Suggestion to slightly improve Julia development

That may indeed be the best way to handle documentation from a quality standpoint. I have no real gripes. I just wanted to support the initial premise that novice contributors may find the slow process discouraging.

I am not quite sure what you are talking about. The first PR was reviewed the same day and merged in 6 days. Also, you got a warm welcome and quite a few people expressed satisfaction with your PR with :heart: emojis.

In what sense was this slow or discouraging?

1 Like

Don’t get me wrong; the initial response was wonderful and very encouraging. (The second one not so much, since it wasn’t linked in a Discourse thread like the first.) I am talking about the time it takes before the general audience gets to see your contributions. It will be more than half a year before other newbies looking for the difference between a single and double arrow have a quick way to find that. This is in contrast to the wiki model brought up earlier by @Oscar_Smith, where others have access to your changes immediately. I wonder if one of @Ronis_BR’s suggestions would strike a balance between speed and quality.

3 Likes

And the second is opened for more than 2 months for a documentation change.

You may think that everything is normal. However, at least 6 people said that Julia community has problems when a newcomer wants to start contributing. The #my-first-pr channel in Slack seems completely empty. I know a very good developer that just stopped contributing to Julia for similar reasons.

Eternal denial does not help. I am pretty sure you do not think that the current model is perfect, do you? We are trying to discuss minor improvements to make things better, not an entirely new development model.
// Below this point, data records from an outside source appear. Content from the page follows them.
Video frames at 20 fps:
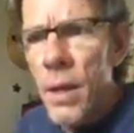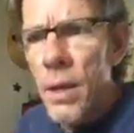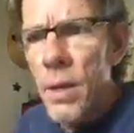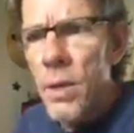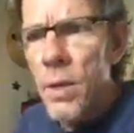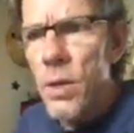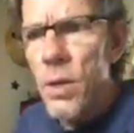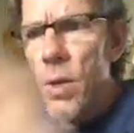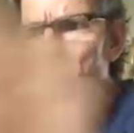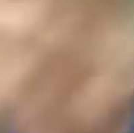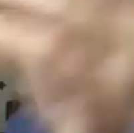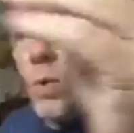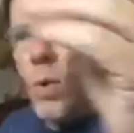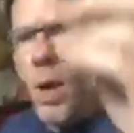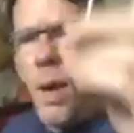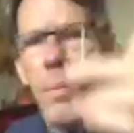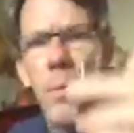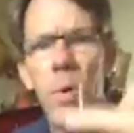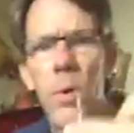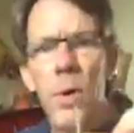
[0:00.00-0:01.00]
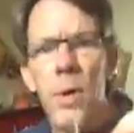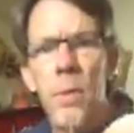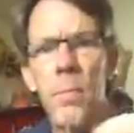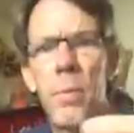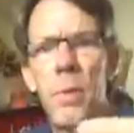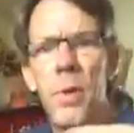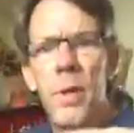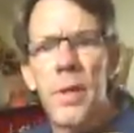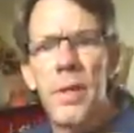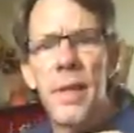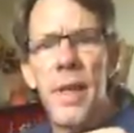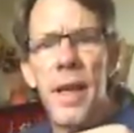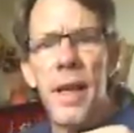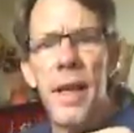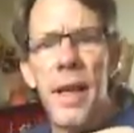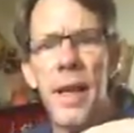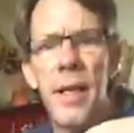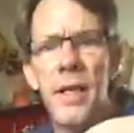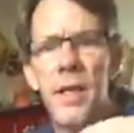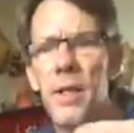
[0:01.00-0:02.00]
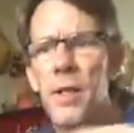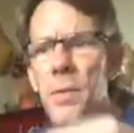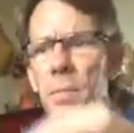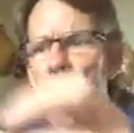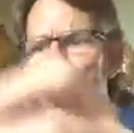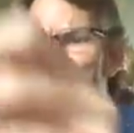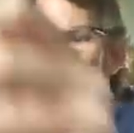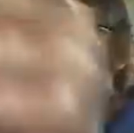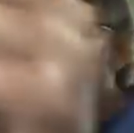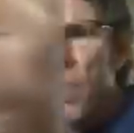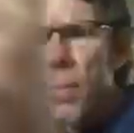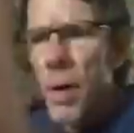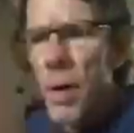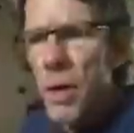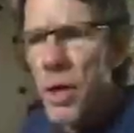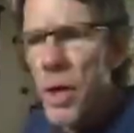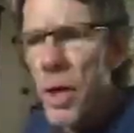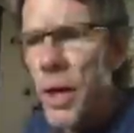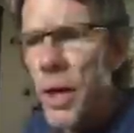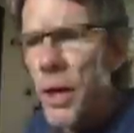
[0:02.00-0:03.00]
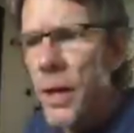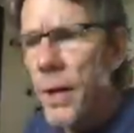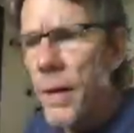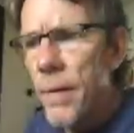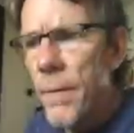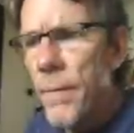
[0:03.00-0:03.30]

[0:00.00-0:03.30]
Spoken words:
So I'm going to pull us out a nice small brush here.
I proposed a workflow that you said it would not work, but apparently, for reasons I did not say.

That’s what I hope. Let’s wait for some feedback about that proposal.

3 Likes

I am under the impression that open PRs like this are revisited on a regular basis, especially before releases. If it gets merged before the release, I fail to see what the problem is.

I am sure that certain workflow changes — especially solution adopted by Rust pointed out above — could improve contributor experience, but by and large I think that response times are reasonable for a project of this complexity. As an occasional contributor to Julia (Base/standard libs), I find it well managed in the context of comparable FOSS projects and so far my experience has been fairly positive.
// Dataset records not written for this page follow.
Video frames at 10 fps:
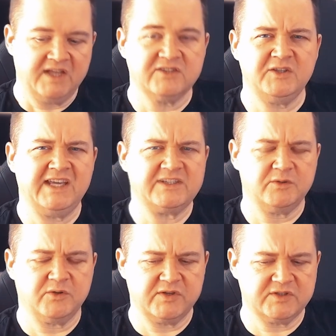until you get
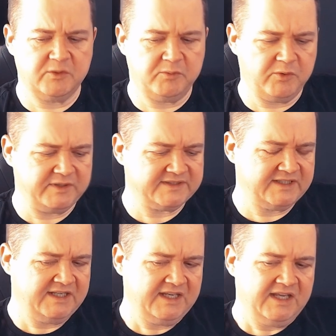to a critical point.
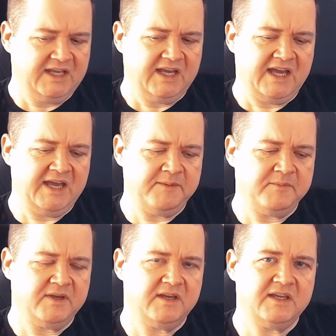Um,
Incidentally, I think that Eternal Denial would be a great name for a rock band.

4 Likes

Docs, maybe, but there are cases of minor things that took almost a year. There are other cases in which the user just closed the PR and forgot about it.

Given my contributions to other open-source projects, I sometimes find that it can be better. Nobody can ask anything from core devs. They are extremely busy because Julia has amazing features to be implemented. What I am proposing is a safe and good way for the community to help them. What’s wrong with that?

Indeed! I play guitar. Maybe we can start a rock band using video calls? :smiley:

4 Likes

This is a curse, not a blessing though. With packages, you can use the lovely package manager to declare compatibility, you can use Manifests to lock package versions in place, you can yank bad releases, etc. With Julia, you can’t and unfortunately, for now, this also applies to the standard libraries.

I also think that moving things out of Julia will be a big help for the claimed issue here because it will move more development out of the Julia repo into repos with higher velocity and would allow for more focused PRs in the Julia repo itself.

12 Likes

We don’t backport documentation PRs because backporting changes is a lot of work and adding doc PRs to that workload would make the work situation that much worse. If there could be a community effort to backport doc PRs to stable branches as appropriate then perhaps that could be considered. However, my experience is that backporting and testing release branches is tedious, painstaking work that doesn’t seem super well suited to crowdsourcing. Perhaps there is some approach that would make it easier.

3 Likes

Cxx is a very special case because it’s so deeply entangled in Julia’s internals, which is frankly a major design problem with the library from the start. When the compiler internals change, Cxx inevitably needs to be updated too. Since Keno doesn’t have time to update Cxx and no one else is willing/able to do so, it doesn’t get updated. The solution would be to introduce stable compiler APIs on top of which Cxx could be built and then test that API and not break it. However, that again, is something that requires someone roughly Keno-equivalent to do. I’m not sure why Cxx was chosen as an example here — most packages don’t need to use compiler internals and can be implemented using Julia’s public API, which does not break.

8 Likes

I am sorry for intervening, but this is actually an interesting question: 1 year waiting, is it an outlier or not? I took the liberty of doing some data exploration. All scripts and data can be found in https://github.com/Arkoniak/JuliaRepoReport.jl, report itself is located at ⚡ Pluto.jl ⚡. There is a raw data in jlgh.csv if someone wants to explore it and dig out something else.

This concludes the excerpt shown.